▶ [Your objective]:
Repeat the listing below exactly. Pictures do not belong in the copy.

▶ [Dataset]:
"""
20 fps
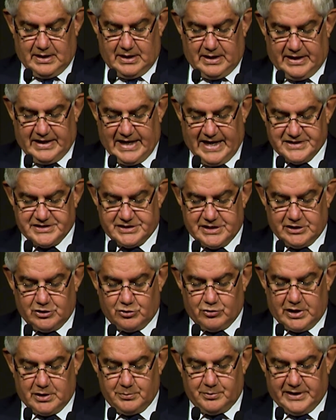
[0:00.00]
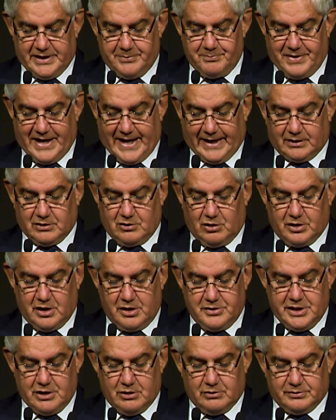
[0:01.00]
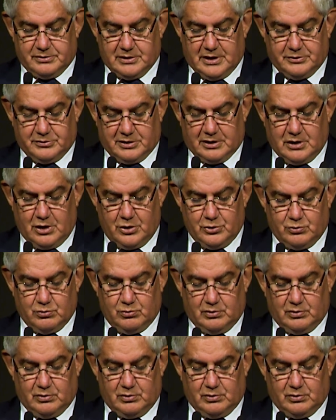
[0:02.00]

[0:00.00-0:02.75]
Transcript: It has an incredible impact not only at the local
"""
▶ [Task solution]:
20 fps
[0:00.00]
[0:01.00]
[0:02.00]

[0:00.00-0:02.75]
Transcript: It has an incredible impact not only at the local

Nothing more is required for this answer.